/kube-monkey

A Chaos Monkey killing Kubernetes pods at random

Primary LanguageGoApache License 2.0Apache-2.0

kube-monkey

kube-monkey is a tool to test the resiliency of the system. It deletes random pods repeatedly at specific intervals.

Description

This is a tool inspired from the Chaos Monkey. This simply kills the random pods in the Kubernetes cluster. There are few ways to control which pods can be killed and at what intervals etc. Those are described below.

Dependencies and Building

The tool is written in go and uses official client-go library. And to expose the health check API it uses mux project.

Installing dependencies

Once you clone the repo, run the below command at the root of the repo.

make dep

This installs all the dependencies of the repo. Note that this project does not use the dependency management or vendoring yet. So the behaviour might be different for you. Dependency management will be added soon in future.

Buidling

To build a static binary for linux systems run the below command at the root if the repository.

make build

This creates a binary called kube-monkey at the root of the repository.

Deploy

This tool is built assuming that it would be running inside the kubernetes cluster as a pod. So it is important that the contianer is running inside a kubernetes pod for authenticating with the Kubernetes API server.

And since it discovers and deletes other pods, it needs to be running with proper serviceaccounts with required permissions. To create the required service accounts with required permissions, run the below command.

Please note that below command assumes that there is a Kubernetes cluster running and kubectl is configured to communicate with the cluster.

kubectl create -f k8s-deploy/rbac.yaml

Above comman creates below resources in the Kubernetes cluster

  1. A ClusterRole with the name kube-monkey
  2. A ServiceAccount with the name kube-monkey
  3. A ClusterRoleBinding binding these in namespace default

And then to deploy kube-monkey as a kubernetes deployment, run the below command. And note that the image is pulled from the docker repo msvbhat/kube-monkey. If you have built another docker image probaly with custom built binary, please update it in the file.
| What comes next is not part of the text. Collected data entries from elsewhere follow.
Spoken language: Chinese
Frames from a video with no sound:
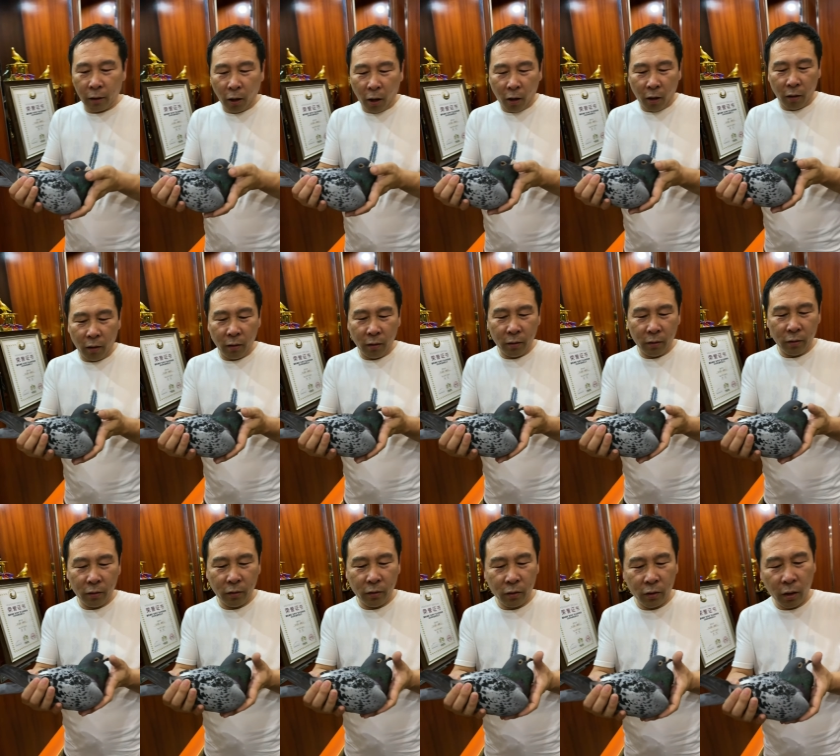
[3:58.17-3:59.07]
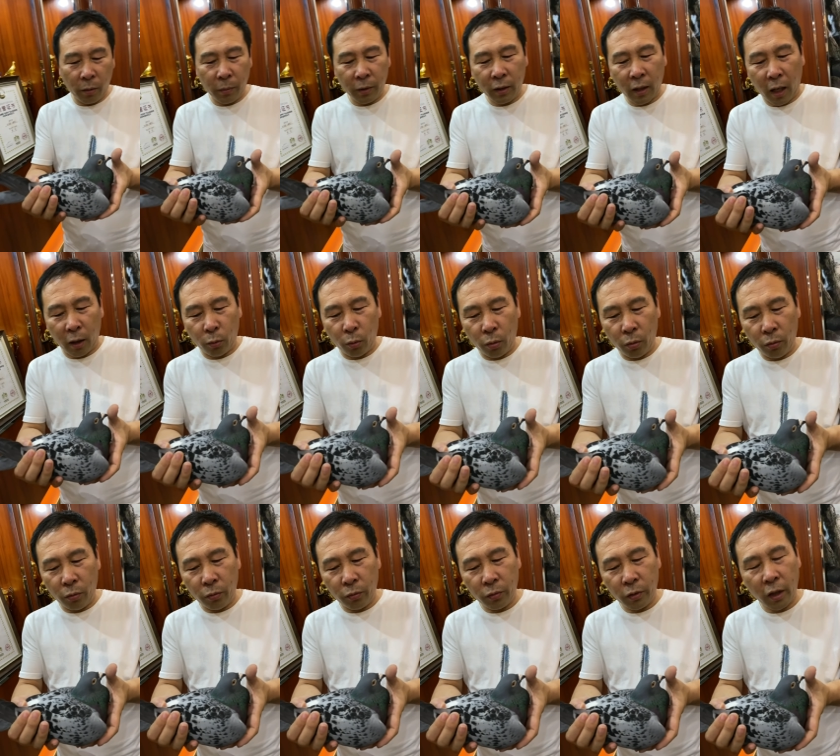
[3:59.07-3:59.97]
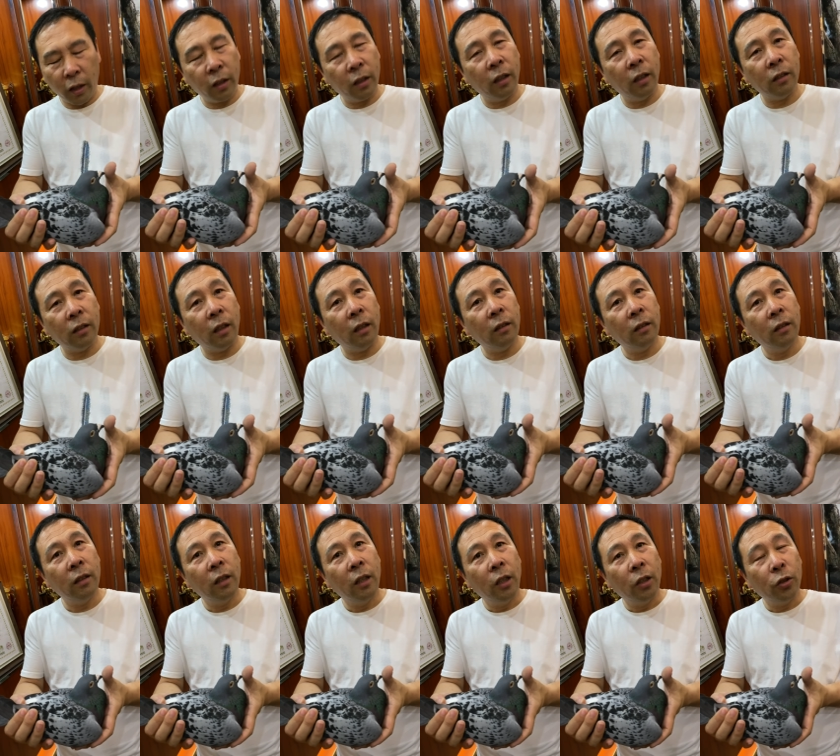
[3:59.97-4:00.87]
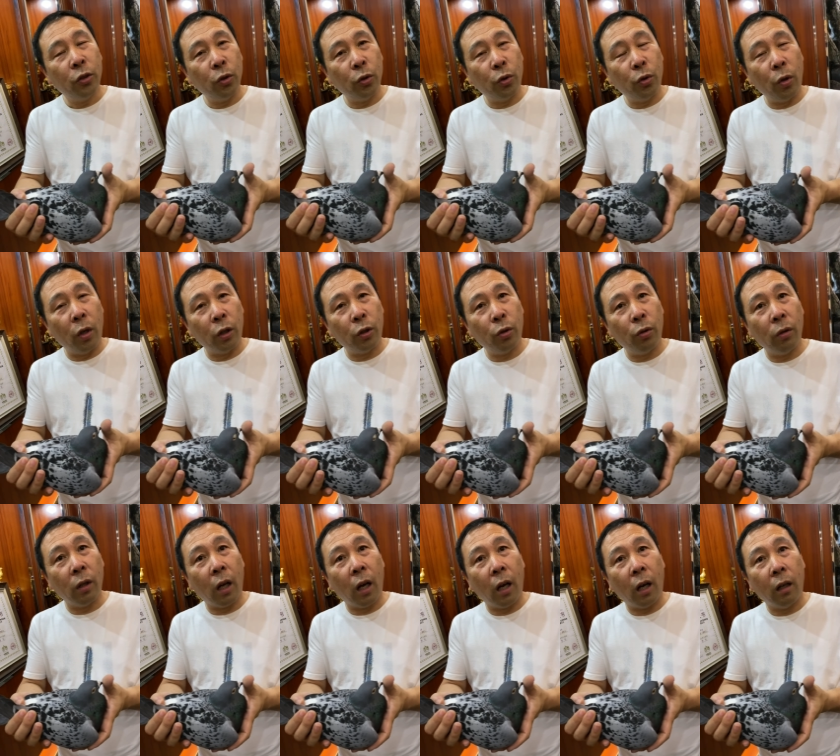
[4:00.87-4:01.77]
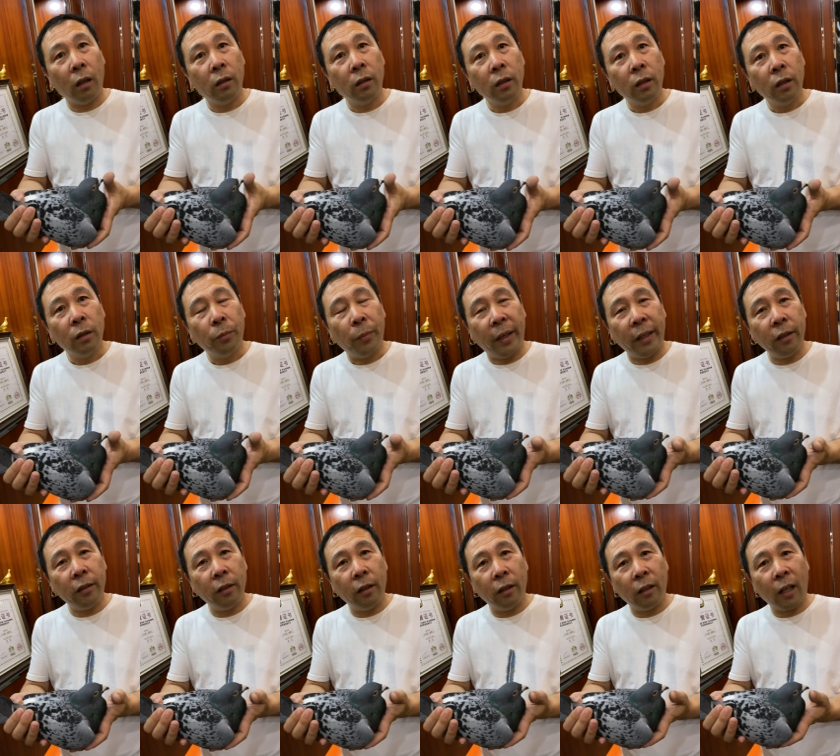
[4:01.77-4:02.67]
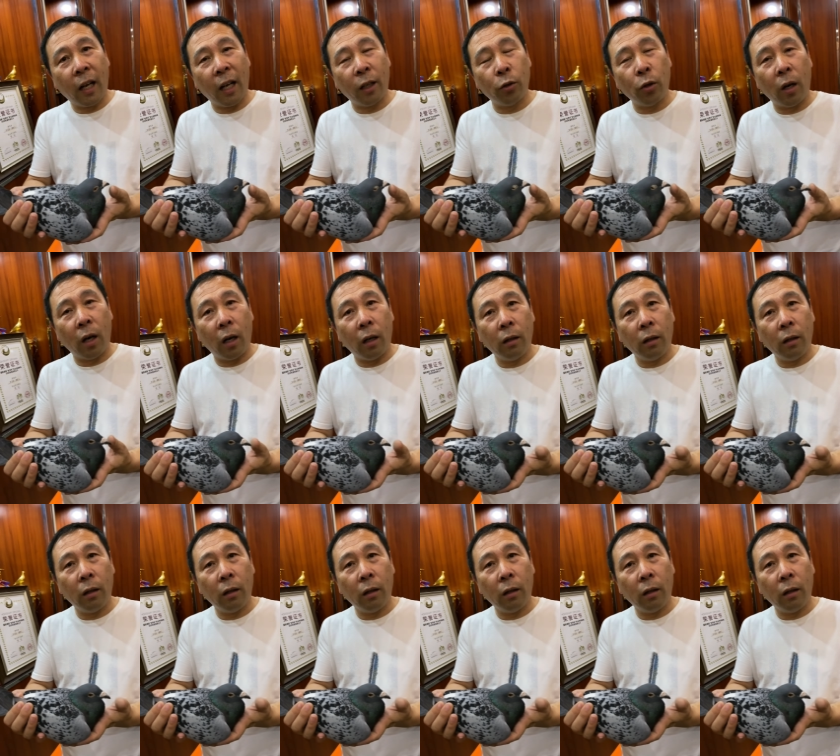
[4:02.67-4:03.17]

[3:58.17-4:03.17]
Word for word: 到咱们大陆。这只鸽子，嗯，就做出了北京开创，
kubectl create -f k8s-deploy/kube-monkey.yaml

By default the 50% of the pods are killed every 2 minutes. The pods running in kube-system namespaces are whitelisted by default. To control this behaviour, please use the below env variables in the deployment manifest.

  1. NAMESPACE_WHITELIST - This is a space seperated list of Namespaces that should be whitelisted from killing pods. That means the pods running in these namespaces will not be considered for deleting. And the namespace kube-system is always whitelisted even if not specified in the list.

  2. DELETE_PERCENTAGE - This is the percentage of pods that should be deleted. To not delete any pod, specify 0 and to delete all pods specify 100. But note that this percentage is applied to the pods that are eligible for deletion i.e. this percentage is applied to the pods that are not running in whitelisted namespaces.

  3. KM_SCHEDULE - This is the schedule for kube monkey to delete pods. This follows the cron syntax. To understand more about the cron syntax that is allowed, please check docs

Considerations and Limitations

This has been only tested with the minikube. But is supposed to run in any Kubernetes cluster.

The project doesn't have unit tests yet. Unit tests will be added soon.

Currently the /metrics endpoint is a dummy endpoint. It doesn't return any metrics but only returns 200 OK.

Planned Enhancements

  1. Define metrics for exporting and export them through metrics endpoint
  2. Add sophisticated method of specifying pods with specific labels etc
  3. Also add blacklisting namespaces
  4. Send events to pods for visibility
  5. Use cli args instead of env variables
  6. More options to delete pods on specific nodes only etc